Dai Ji sighed as she brought the snake and chicken nerves and brains together. She felt calm now. Separating out cells from each, she gently laid a network of inter-species nerves that connected each of the muscles to the casing’s eyes and sensors, and tied the network together in a spongy padding at the centre of the spider’s cephalothorax. This was the brain, where the spider would go, taking control of the casing with its augmented sensing and cognitive abilities. Dai
Ji sealed the casing again and layered snakeskin on top of it, bonding it to the cartilage plastic. She used her scalpel to peel off errant scales, sweeping them into a corner of the table, and reapplied the snakeskin in layers each time. When she was done, the casing resembled a tarantula, with scales instead of hair and the cold, yellow eyes of a baby reticulated python.
She swept the remaining raw material and skinfilm sheet into the scrap bag, save the snakeskin and the cartilage plastic she hadn’t used. Sighing, she let the bag of flesh and bone fall down the rubbish chute in the kitchen, listening as it clanged against the sides on the way down, loud at five in the morning.
[IV]
Dai Ji woke up at eleven, flopped into her walking-chair and stumbled to the bathroom. Towgey had gone to school, and her parents had left for work hours ago. She brushed her teeth, scrubbing the staleness from her tongue.

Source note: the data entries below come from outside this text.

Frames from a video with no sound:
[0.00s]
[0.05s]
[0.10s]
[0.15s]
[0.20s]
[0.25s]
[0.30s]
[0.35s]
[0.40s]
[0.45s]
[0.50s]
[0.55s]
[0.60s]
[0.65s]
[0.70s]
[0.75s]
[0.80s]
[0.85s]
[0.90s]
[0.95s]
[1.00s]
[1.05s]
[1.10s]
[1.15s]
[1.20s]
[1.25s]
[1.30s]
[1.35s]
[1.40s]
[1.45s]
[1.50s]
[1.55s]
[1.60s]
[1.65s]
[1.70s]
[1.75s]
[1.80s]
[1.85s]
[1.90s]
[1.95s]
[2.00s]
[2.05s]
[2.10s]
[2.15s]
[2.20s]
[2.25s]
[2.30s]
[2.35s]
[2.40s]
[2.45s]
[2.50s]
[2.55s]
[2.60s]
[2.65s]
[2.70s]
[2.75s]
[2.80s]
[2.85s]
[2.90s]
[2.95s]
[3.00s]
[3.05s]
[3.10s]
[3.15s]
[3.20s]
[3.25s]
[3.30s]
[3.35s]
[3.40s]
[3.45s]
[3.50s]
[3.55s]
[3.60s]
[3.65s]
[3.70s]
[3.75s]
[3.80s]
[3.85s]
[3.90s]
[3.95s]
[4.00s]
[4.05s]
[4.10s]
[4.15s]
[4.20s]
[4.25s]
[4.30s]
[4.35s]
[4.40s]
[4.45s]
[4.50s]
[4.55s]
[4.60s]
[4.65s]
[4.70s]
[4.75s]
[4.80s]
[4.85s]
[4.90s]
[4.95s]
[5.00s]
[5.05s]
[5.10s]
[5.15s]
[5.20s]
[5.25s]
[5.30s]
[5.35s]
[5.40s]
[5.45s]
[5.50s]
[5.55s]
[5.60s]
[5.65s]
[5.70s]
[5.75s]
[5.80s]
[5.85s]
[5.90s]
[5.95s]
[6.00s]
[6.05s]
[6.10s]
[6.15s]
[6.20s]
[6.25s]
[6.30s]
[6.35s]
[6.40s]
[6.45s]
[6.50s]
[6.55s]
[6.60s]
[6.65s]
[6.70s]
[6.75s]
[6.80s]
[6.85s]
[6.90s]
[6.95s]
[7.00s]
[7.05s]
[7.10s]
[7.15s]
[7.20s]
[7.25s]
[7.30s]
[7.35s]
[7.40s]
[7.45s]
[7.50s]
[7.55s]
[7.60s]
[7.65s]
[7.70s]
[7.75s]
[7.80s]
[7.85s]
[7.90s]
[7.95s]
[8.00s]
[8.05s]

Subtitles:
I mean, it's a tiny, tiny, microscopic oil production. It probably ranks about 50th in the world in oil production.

The newspaper that day had Nanyang President Li’s face on it; tearful and furious, he raged, open-mouthed, against the Federation’s crimes in black and white print. Dai Ji pushed it off the table to make room for breakfast.

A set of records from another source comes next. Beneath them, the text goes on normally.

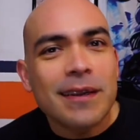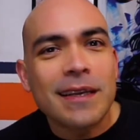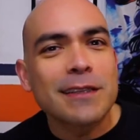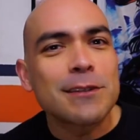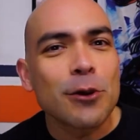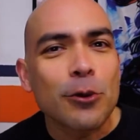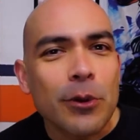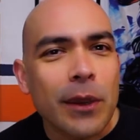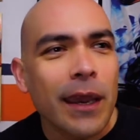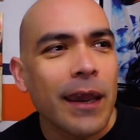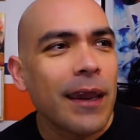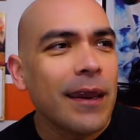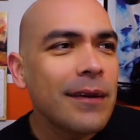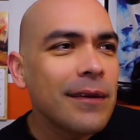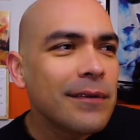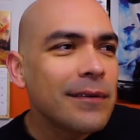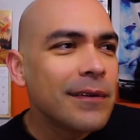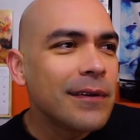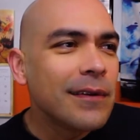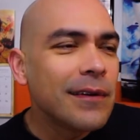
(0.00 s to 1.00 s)
it's okay
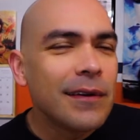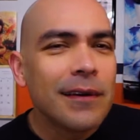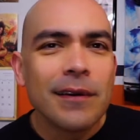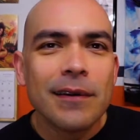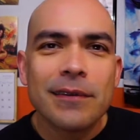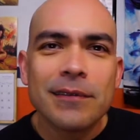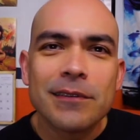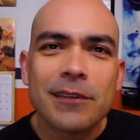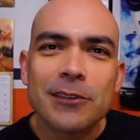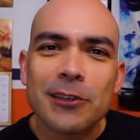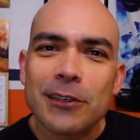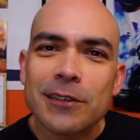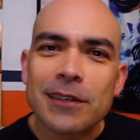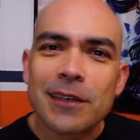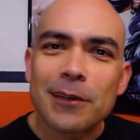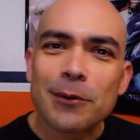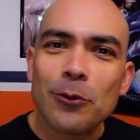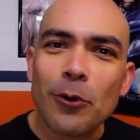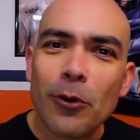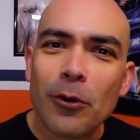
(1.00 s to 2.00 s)
to just
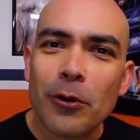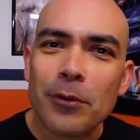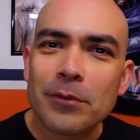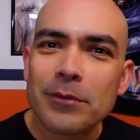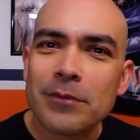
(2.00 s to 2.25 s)
ignore them.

There was one egg left in the kitchen. Dai Ji boiled some water in a kettle, poured it into a large porcelain mug and then dropped the egg in. She grabbed a cold mantou from the refrigerator and shoved it into the steamer while she waited. After a couple of minutes, she fished the egg out with a spoon and let it cool in a saucer. The steamer dinged, and she lifted the mantou out with Shapable wooden tongs. A large crow landed outside the open kitchen window, eyeing the meal hungrily; Dai Ji closed to arm’s length, brandishing her tongs, but it refused to back off. Scowling, she searched for its unsecured threads, pulled, and at once rent a handful of new feathers into black fluff; the crow took flight, alarmed. Dai Ji looked at it, flying towards the next block, and turned to crack the egg into the saucer. She tore the mantou in two, dipped it in the egg, and took a bite.